With reference to the distributed block storage system in any one of the first aspect of this application or the first to the seventh possible implementations of the first aspect, a third aspect of this application further provides an apparatus for writing data in a distributed block storage system. The apparatus for writing data includes a plurality of units configured to perform any one of the first aspect of this application or the first to the seventh possible implementations of the first aspect.
With reference to the distributed block storage system in any one of the second aspect of this application or the first to the fifteenth possible implementations of the second aspect, a fourth aspect of this application further provides an apparatus for storing data in a distributed block storage system. The apparatus for storing data includes a plurality of units configured to perform any one of the second aspect of this application or the first to the fifteenth possible implementations of the second aspect.

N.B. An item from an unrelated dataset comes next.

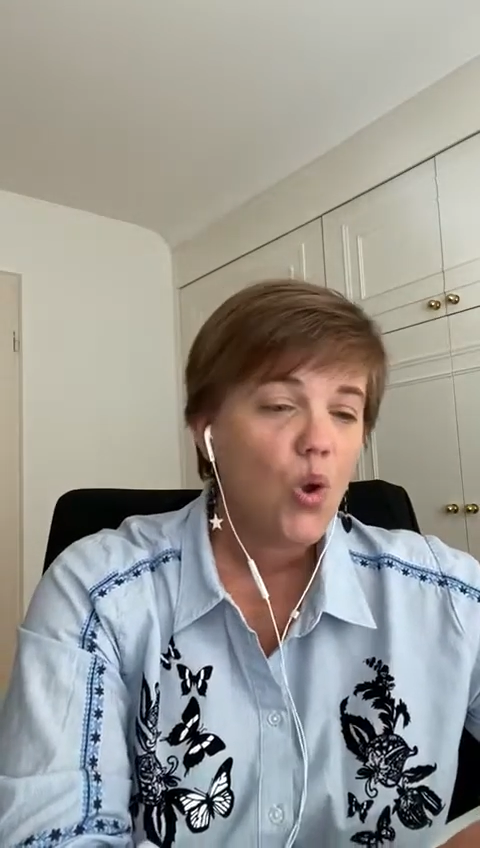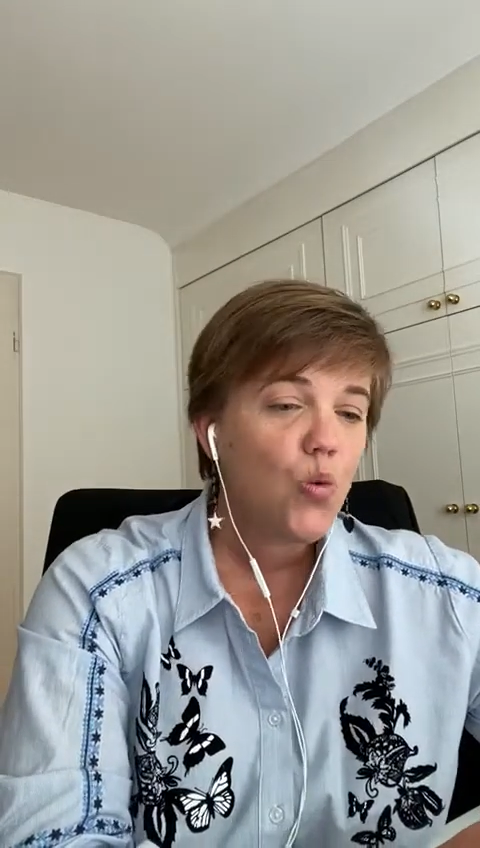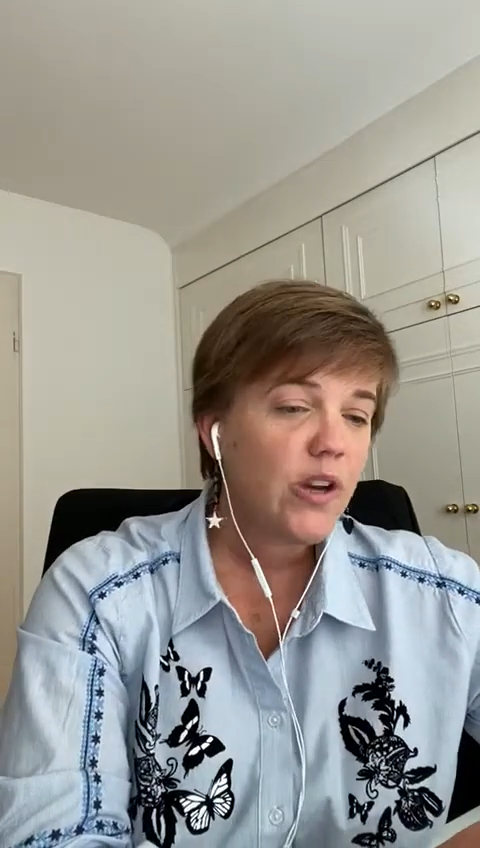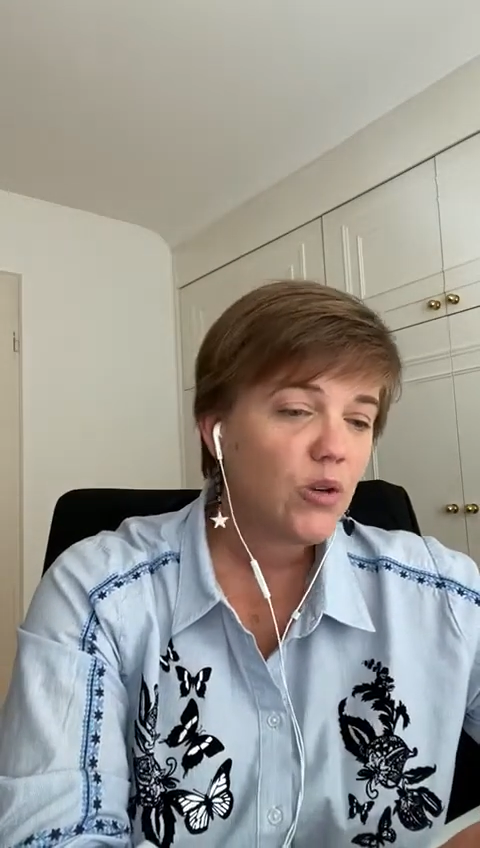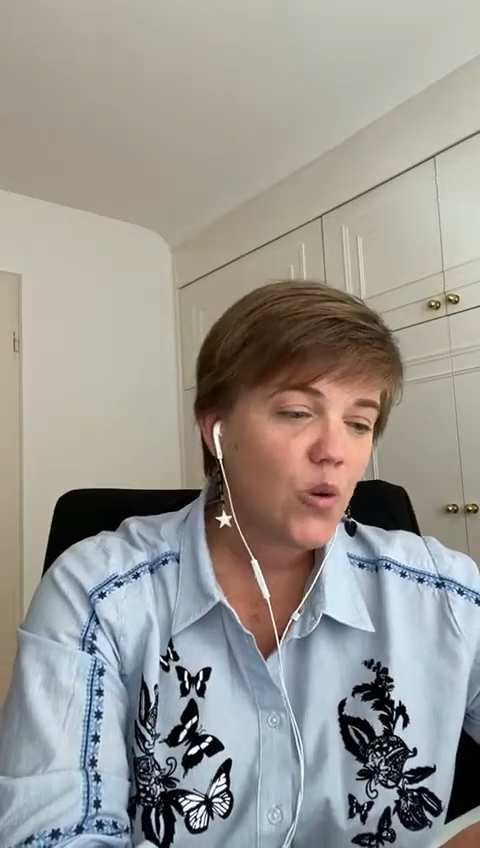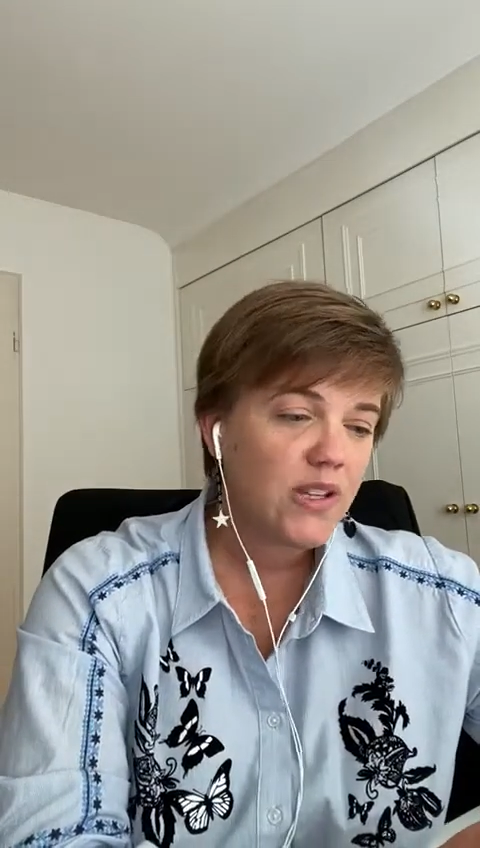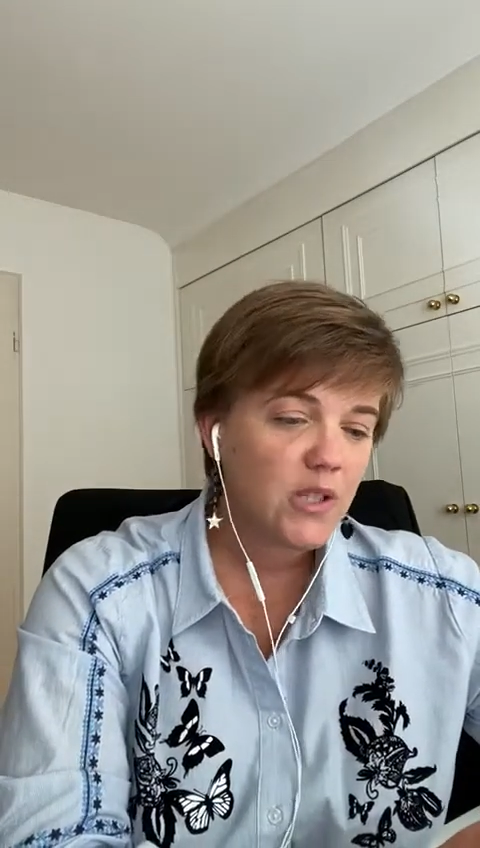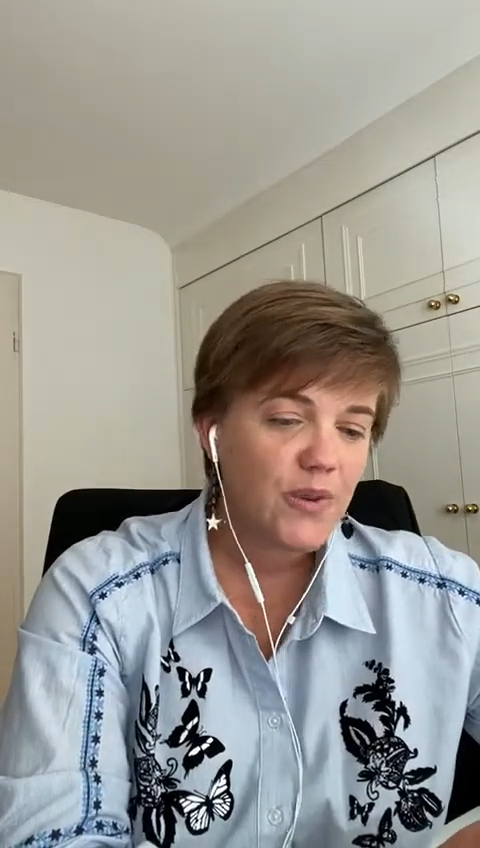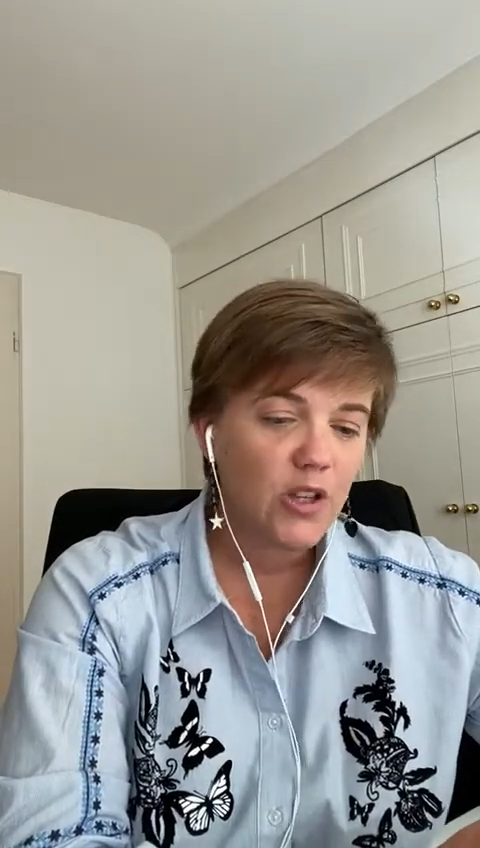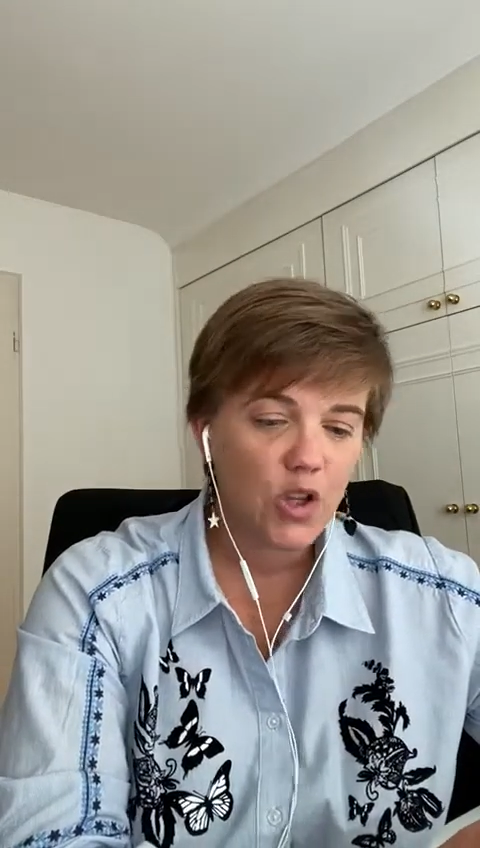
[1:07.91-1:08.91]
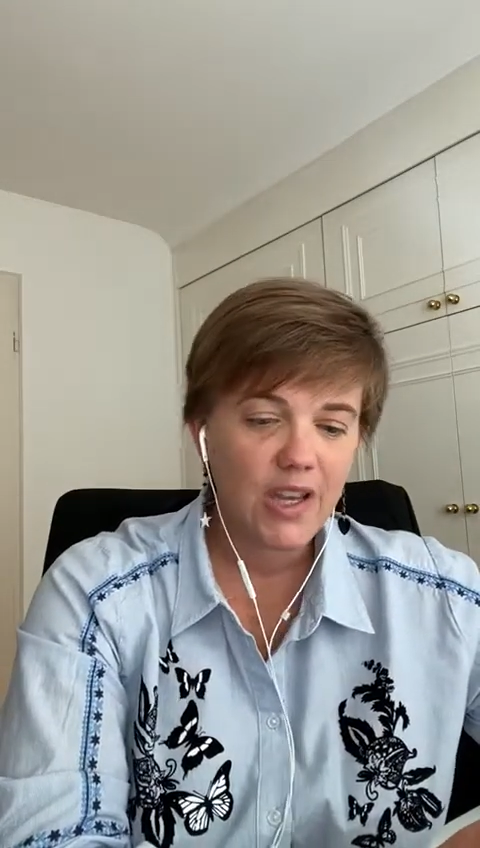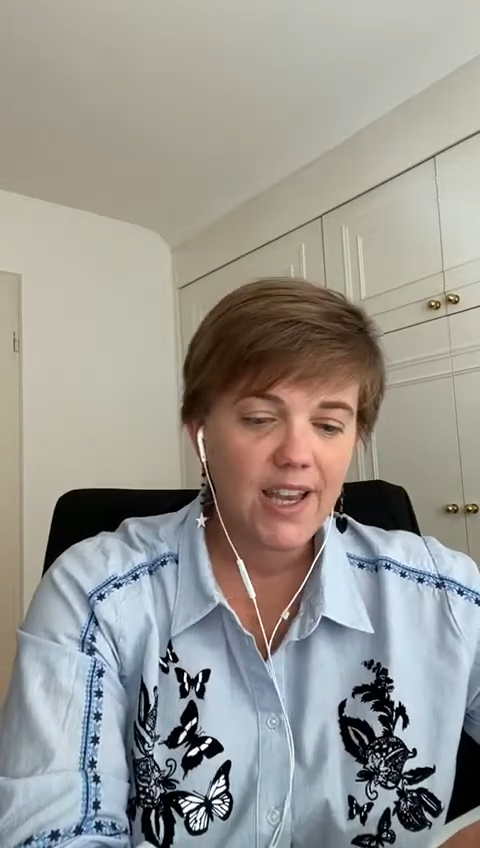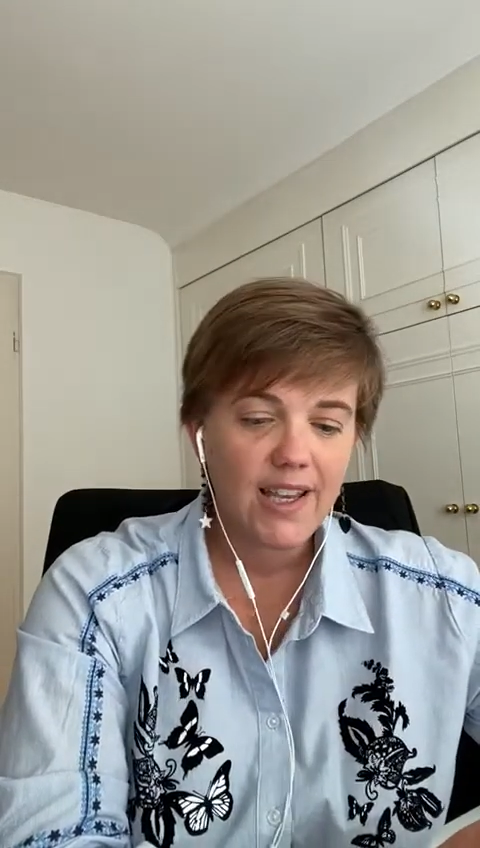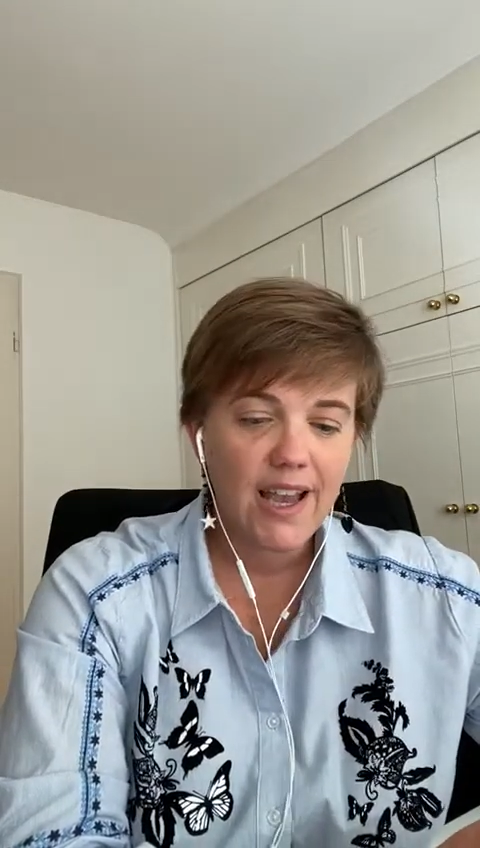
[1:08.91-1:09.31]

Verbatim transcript: We are going to be looking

A fifth aspect of this application further provides the distributed block storage system in any one of the second aspect of this application or the first to the fifteenth possible implementations of the second aspect. A storage node Nj in the distributed block storage system is configured to perform any one of the second aspect of this application or the first to the fifteenth possible implementations of the second aspect.

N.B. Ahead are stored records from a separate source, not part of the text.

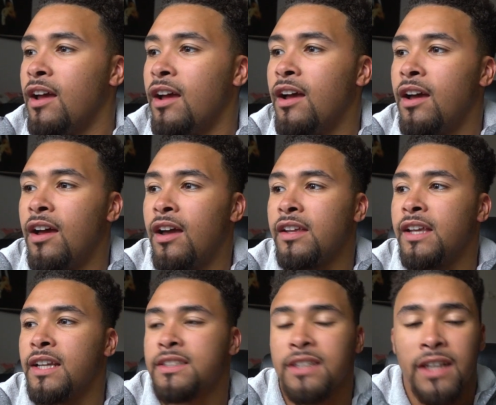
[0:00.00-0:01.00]
Uh,
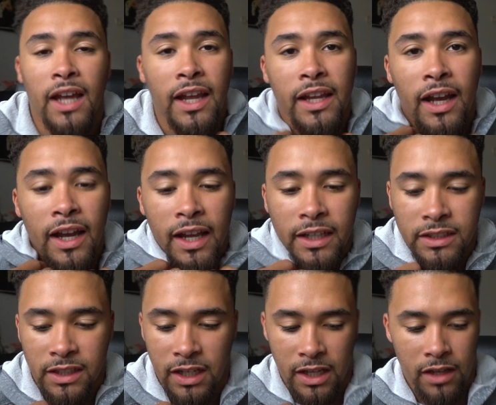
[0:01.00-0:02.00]
yesterday, I
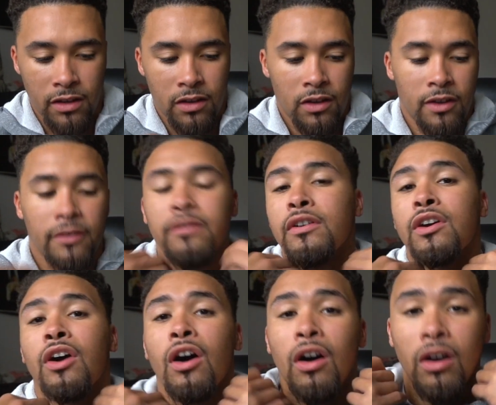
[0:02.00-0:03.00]
actually
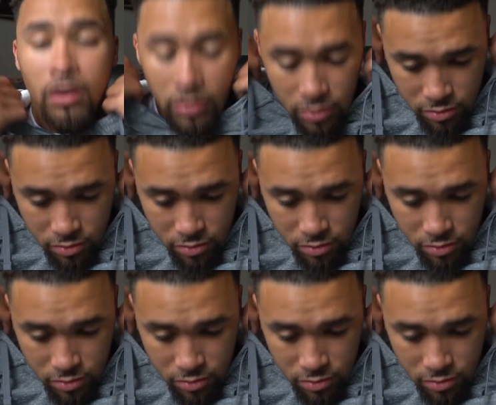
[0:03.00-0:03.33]
forgot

A sixth aspect of this application further provides a client, applied to the distributed block storage system in any one of the first aspect of this application or the first to the seventh possible implementations of the first aspect. The client includes a processor and an interface, the processor communicates with the interface, and the processor is configured to perform any one of the first aspect of this application or the first to the seventh possible implementations of the first aspect.
A seventh aspect of this application further provides a storage node, applied to the distributed block storage system in any one of the second aspect of this application or the first to the fifteenth possible implementations of the second aspect. The storage node used as a storage node Nj includes a processor and an interface, the processor communicates with the interface, and the processor is configured to perform any one of the second aspect of this application or the first to the fifteenth possible implementations of the second aspect.
An eighth aspect of this application further provides a computer readable storage medium, applied to the distributed block storage system in any one of the first aspect of this application or the first to the seventh possible implementations of the first aspect. The computer readable storage medium includes a computer instruction, used to enable a client to perform any one of the first aspect of this application or the first to the seventh possible implementations of the first aspect.
A ninth aspect of this application further provides a computer readable storage medium, applied to the distributed block storage system in any one of the second aspect of this application or the first to the fifteenth possible implementations of the second aspect. The computer readable storage medium includes a computer instruction, used to enable a storage node to perform any one of the second aspect of this application or the first to the fifteenth possible implementations of the second aspect.
A tenth aspect of this application further provides a computer program product, applied to the distributed block storage system in any one of the first aspect of this application or the first to the seventh possible implementations of the first aspect. The computer program product includes a computer instruction, used to enable a client to perform any one of the first aspect of this application or the first to the seventh possible implementations of the first aspect.
An eleventh aspect of this application further provides a computer program product, applied to the distributed block storage system in any one of the second aspect of this application or the first to the fifteenth possible implementations of the second aspect. The computer program product includes a computer instruction, used to enable a storage node to perform any one of the second aspect of this application or the first to the fifteenth possible implementations of the second aspect.
A distributed block storage system in the embodiments of the present disclosure is, for example, Huawei® Fusionstorage® series. For example, as shown in
A server of the distributed block storage system includes a structure shown in
In the structure shown in
Based on a reliability requirement of the distributed block storage system, data reliability can be improved using an EC algorithm such as using a 3+1 mode, that is, a stripe includes three data strips and one check strip. In the embodiments of the present disclosure, a partition stores data in a stripe form, and one partition includes R stripes Si, where i is every integer from 1 to R. In the embodiments of the present disclosure, P2 is used as an example for description.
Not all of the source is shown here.